WORK REQUEST: Omit the pictures, please, and give each record below again exactly.

** Opening EXERCISE INPUT block **

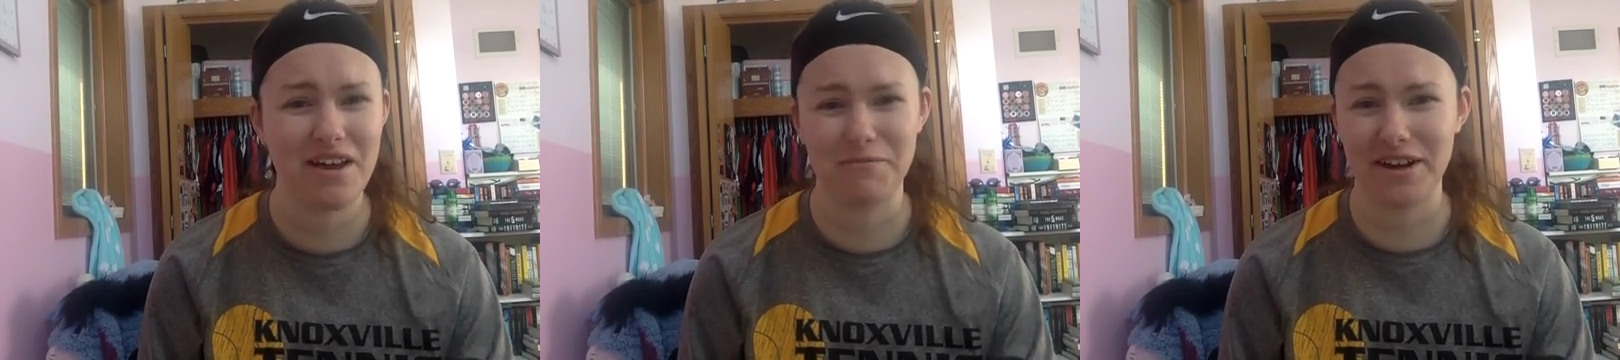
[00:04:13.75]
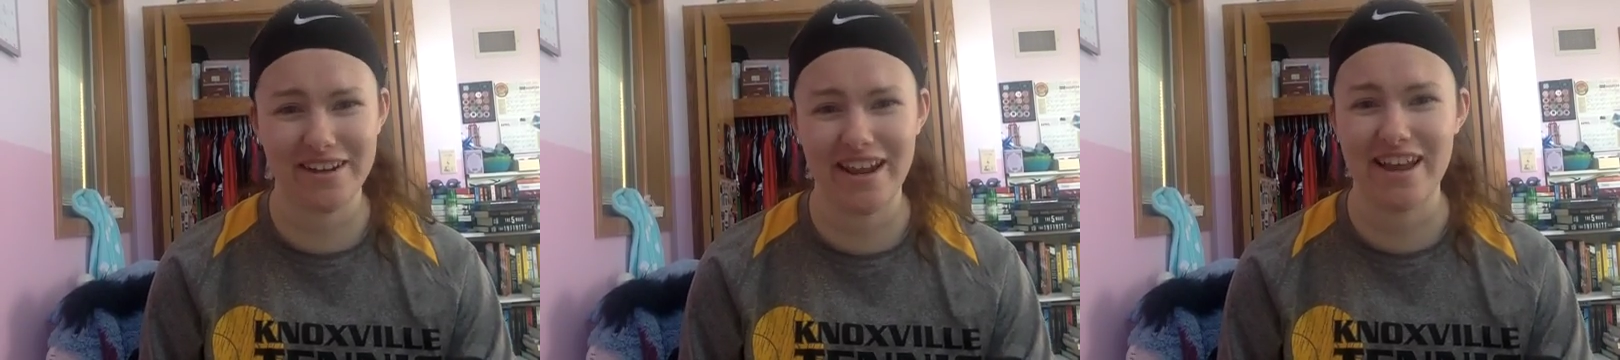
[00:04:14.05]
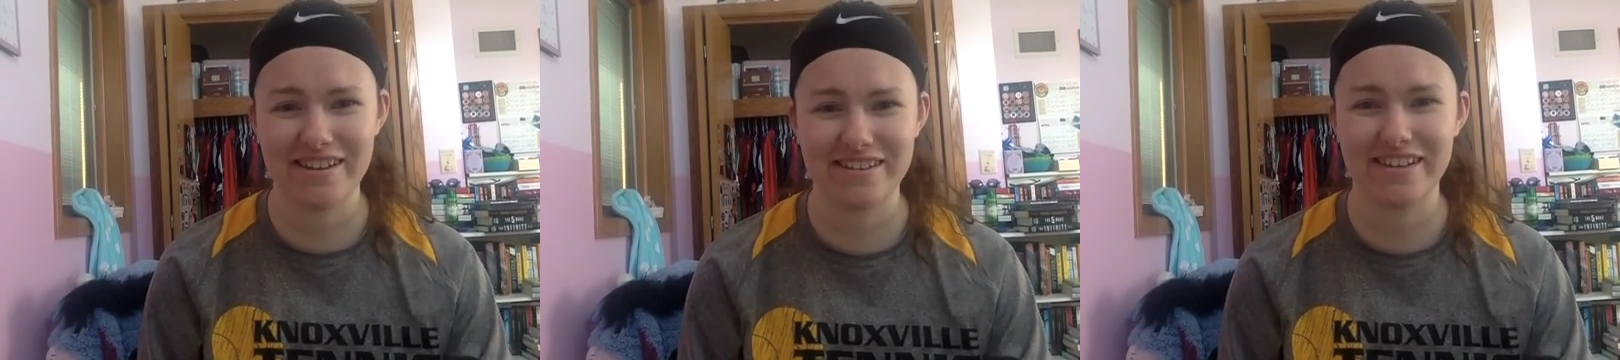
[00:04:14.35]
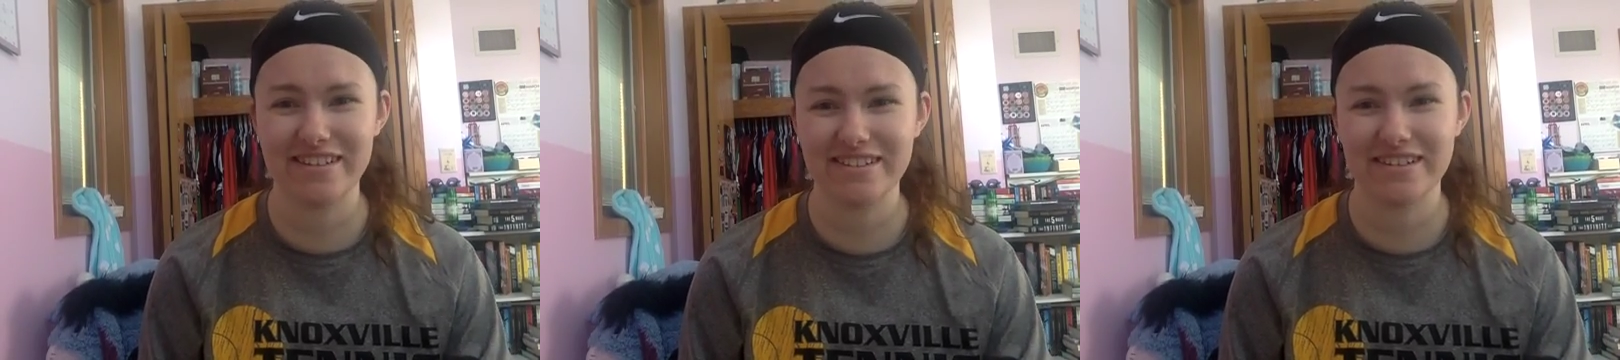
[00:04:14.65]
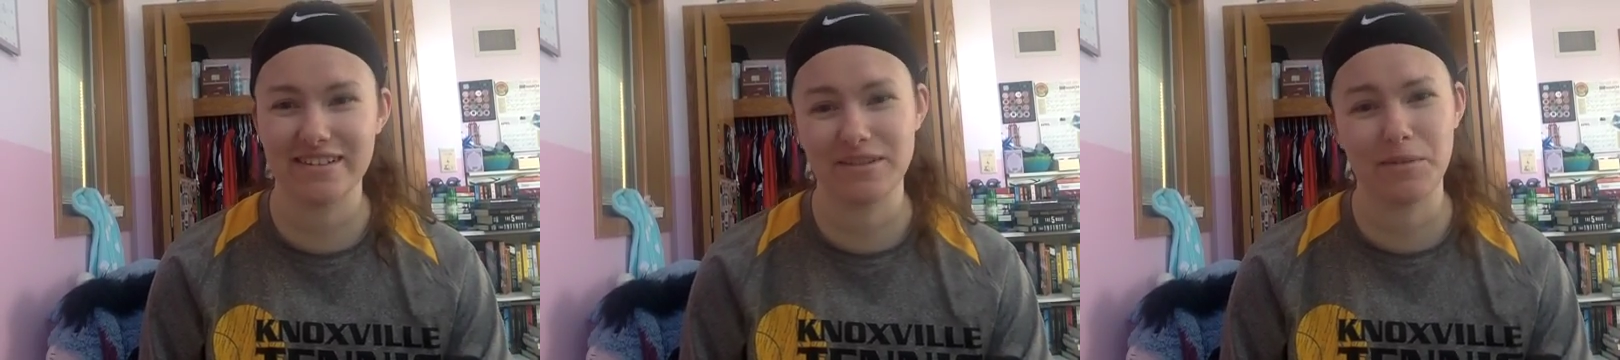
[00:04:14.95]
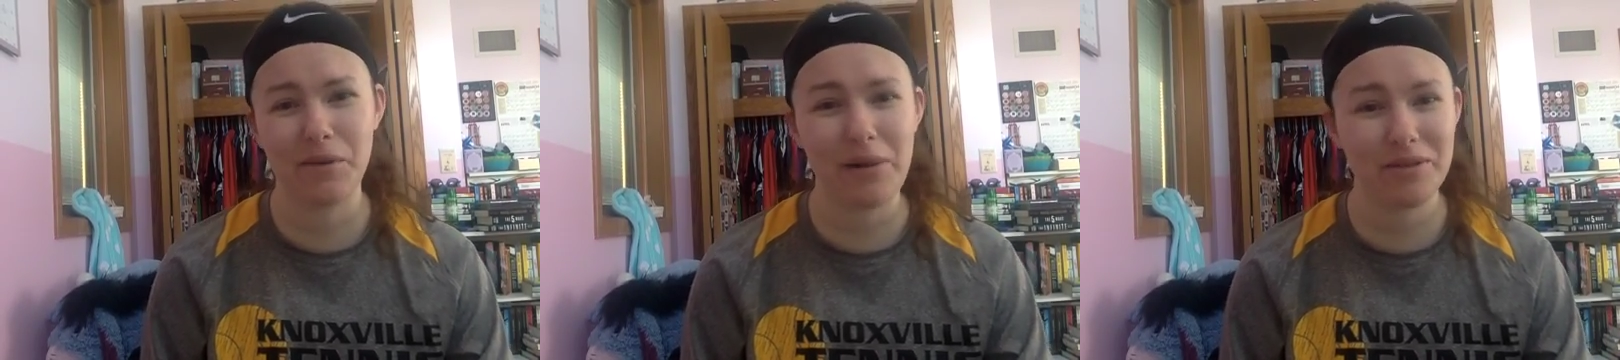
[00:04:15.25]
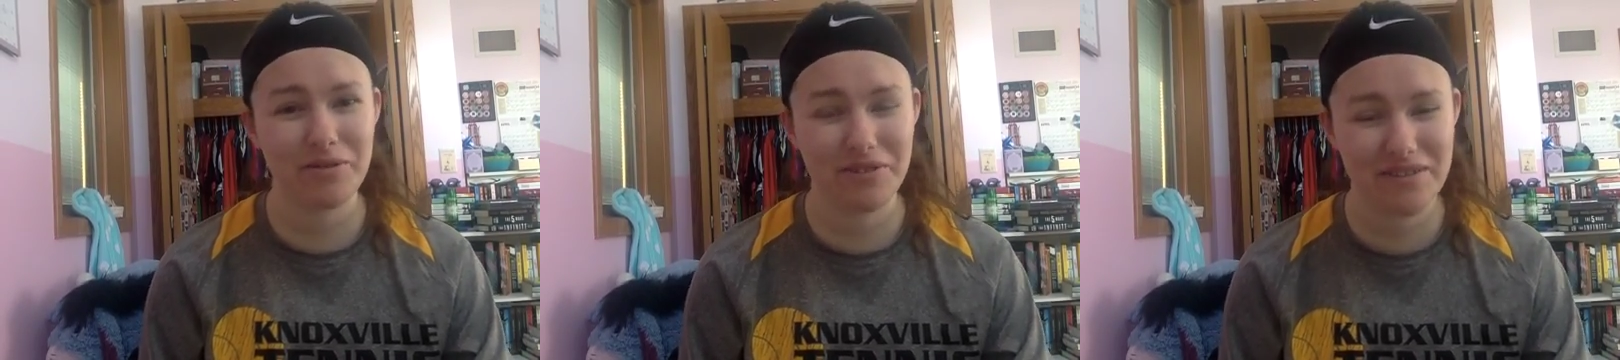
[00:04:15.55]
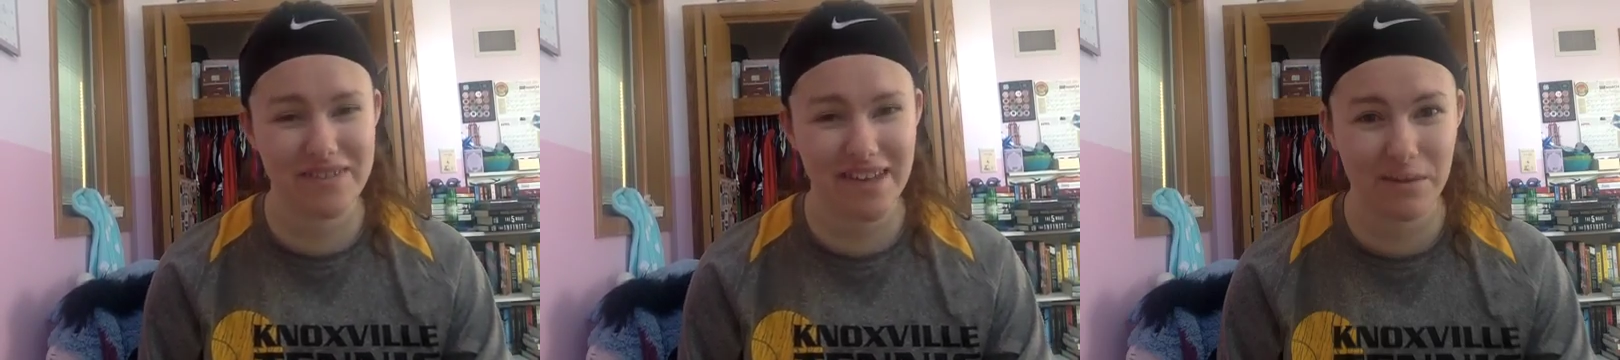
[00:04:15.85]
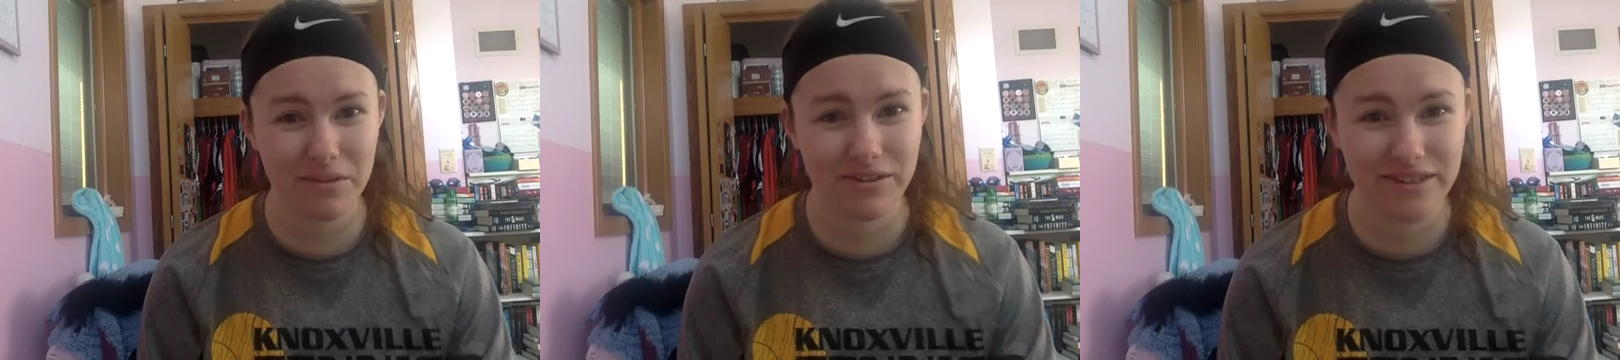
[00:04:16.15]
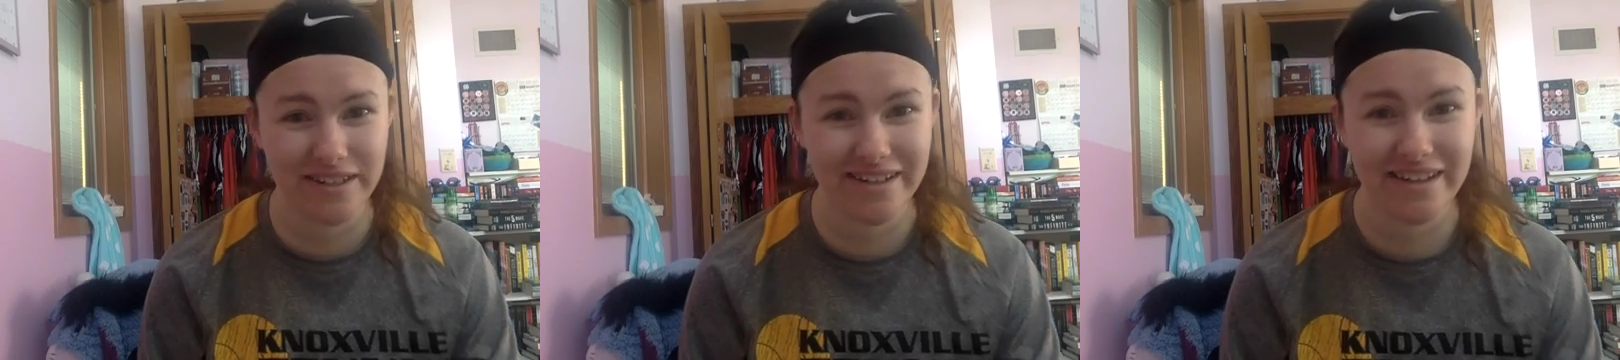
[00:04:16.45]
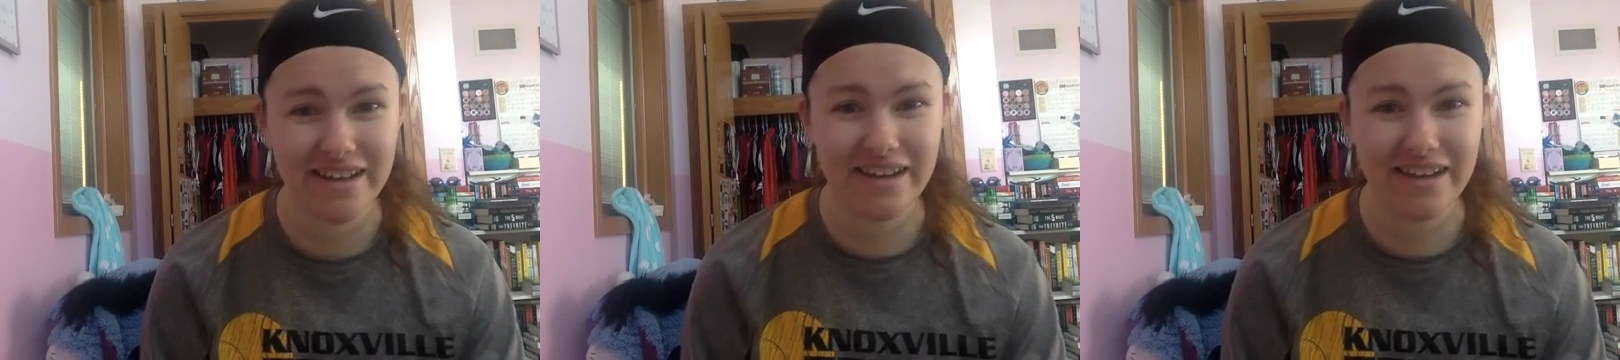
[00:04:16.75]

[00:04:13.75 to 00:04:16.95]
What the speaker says: I'm not gonna edit this because it probably won't even get uploaded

** Closing EXERCISE INPUT block **

TASK RESPONSE:
[00:04:13.75]
[00:04:14.05]
[00:04:14.35]
[00:04:14.65]
[00:04:14.95]
[00:04:15.25]
[00:04:15.55]
[00:04:15.85]
[00:04:16.15]
[00:04:16.45]
[00:04:16.75]

[00:04:13.75 to 00:04:16.95]
What the speaker says: I'm not gonna edit this because it probably won't even get uploaded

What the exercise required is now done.